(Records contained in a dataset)
################

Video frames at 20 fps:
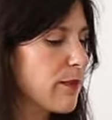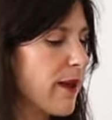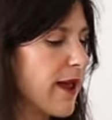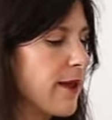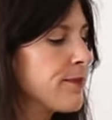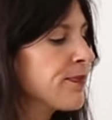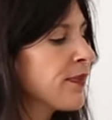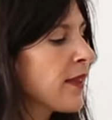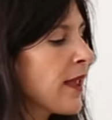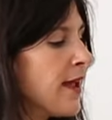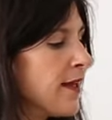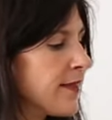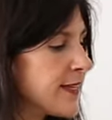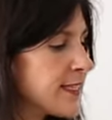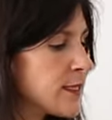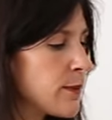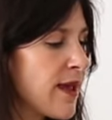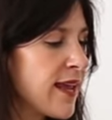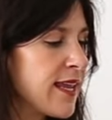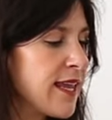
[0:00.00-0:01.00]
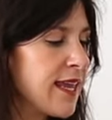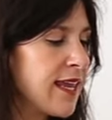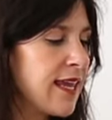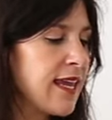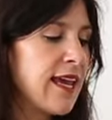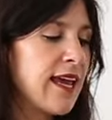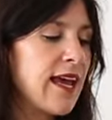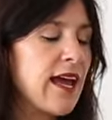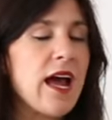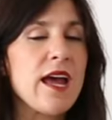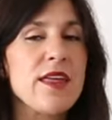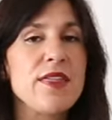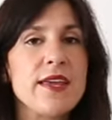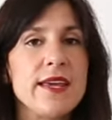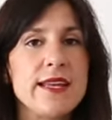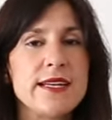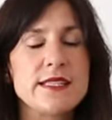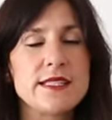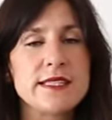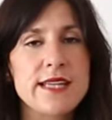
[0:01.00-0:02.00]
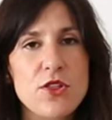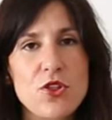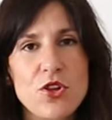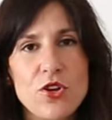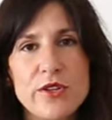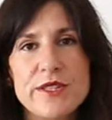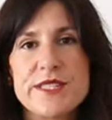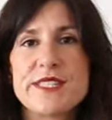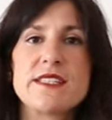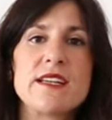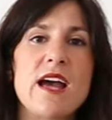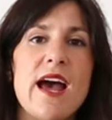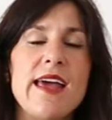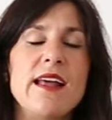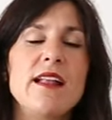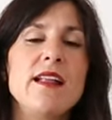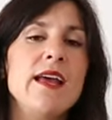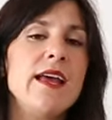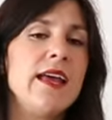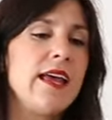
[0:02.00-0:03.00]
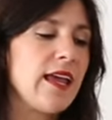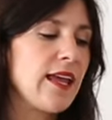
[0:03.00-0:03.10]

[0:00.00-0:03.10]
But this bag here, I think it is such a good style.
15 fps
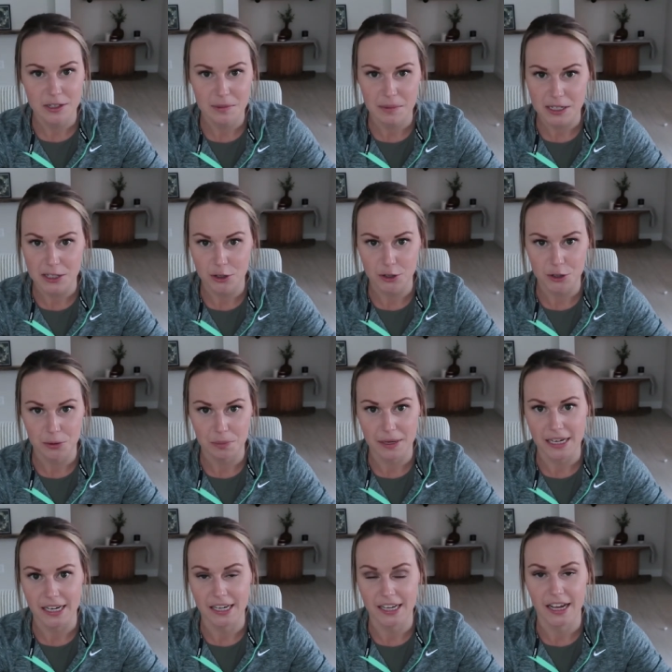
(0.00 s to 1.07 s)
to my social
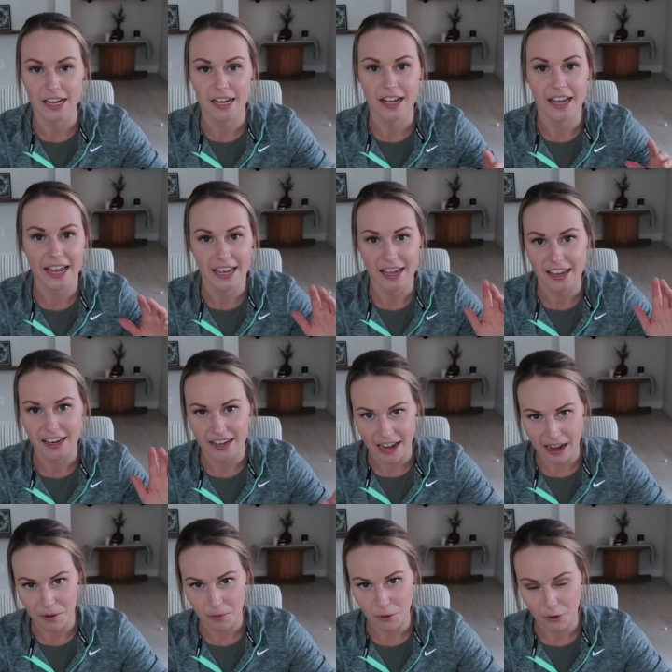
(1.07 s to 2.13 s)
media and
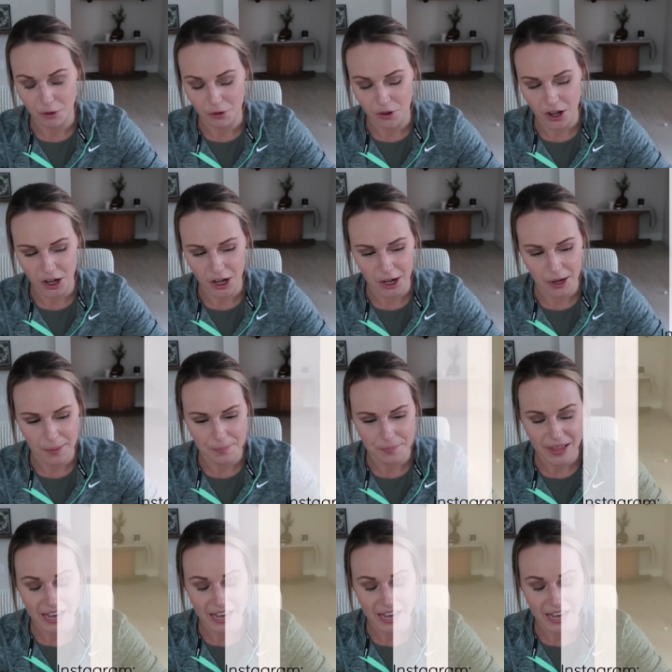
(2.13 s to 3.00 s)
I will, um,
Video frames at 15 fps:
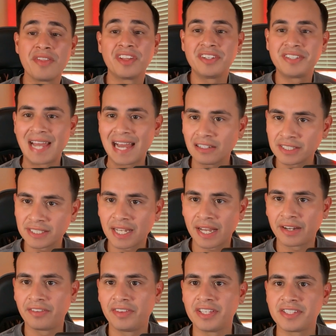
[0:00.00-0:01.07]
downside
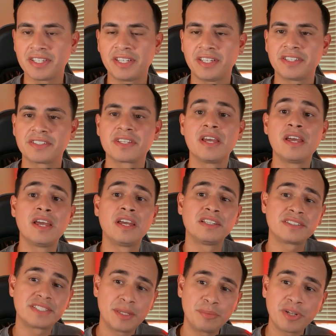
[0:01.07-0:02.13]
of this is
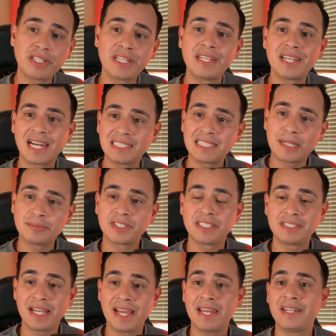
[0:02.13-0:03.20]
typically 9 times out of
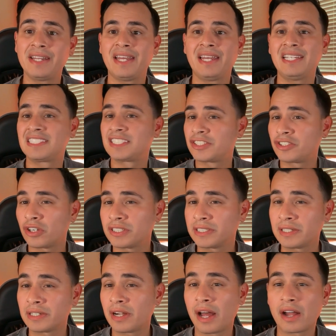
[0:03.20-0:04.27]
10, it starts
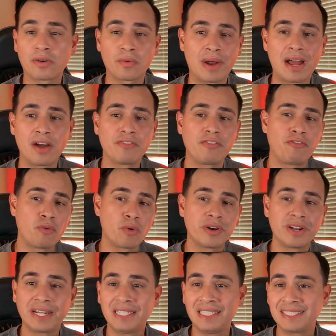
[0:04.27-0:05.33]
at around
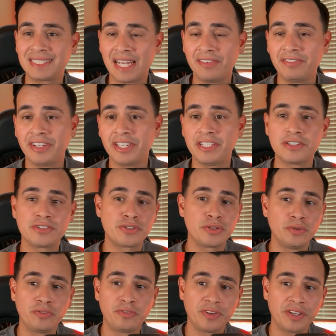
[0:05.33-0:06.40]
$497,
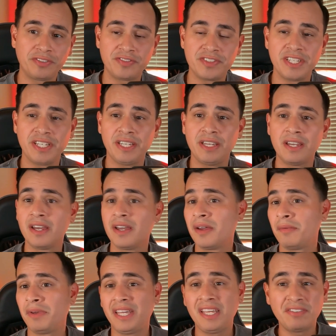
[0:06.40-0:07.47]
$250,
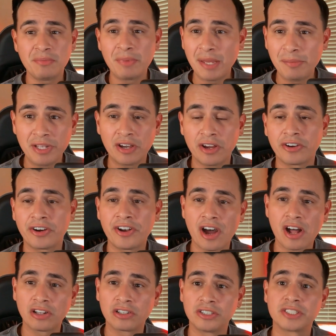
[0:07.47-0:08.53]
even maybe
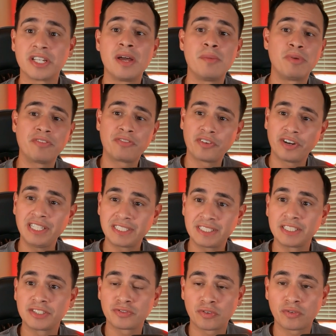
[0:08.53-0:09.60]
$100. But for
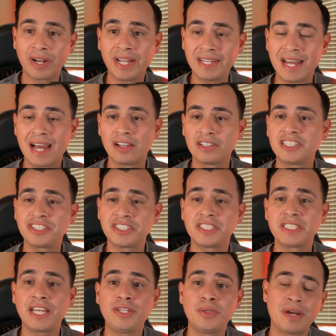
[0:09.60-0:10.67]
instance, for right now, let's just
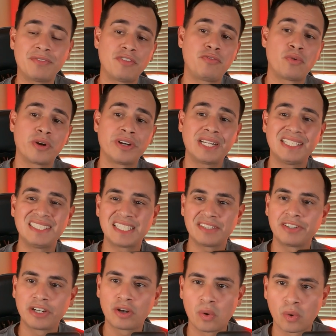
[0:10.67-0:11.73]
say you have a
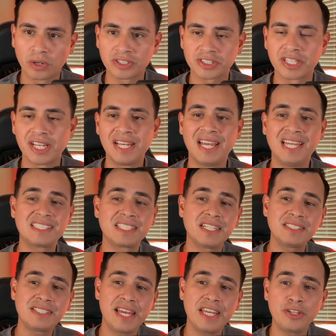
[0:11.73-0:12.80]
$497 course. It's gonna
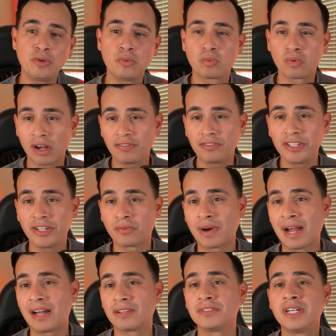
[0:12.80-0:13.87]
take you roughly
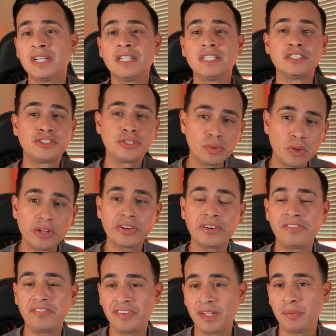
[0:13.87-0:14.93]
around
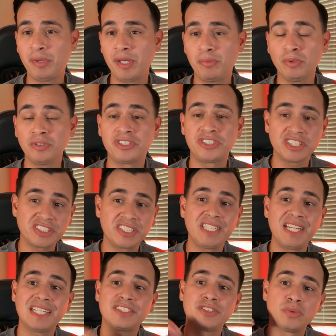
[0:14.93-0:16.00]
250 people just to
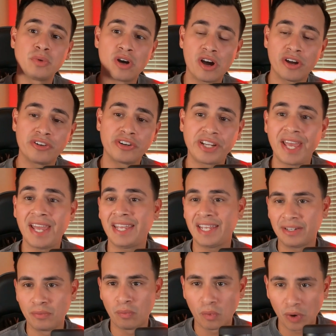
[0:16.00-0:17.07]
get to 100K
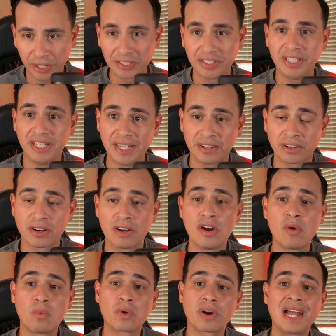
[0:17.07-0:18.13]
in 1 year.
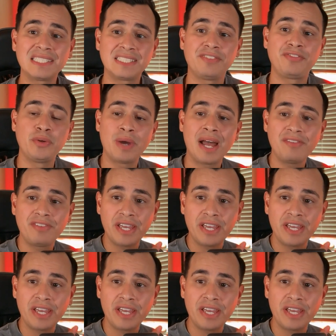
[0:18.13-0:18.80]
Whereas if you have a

################

Among the entries above, how many lines contain the string "Video"? Write the number alone.

RESULT FOR THIS EXERCISE: 2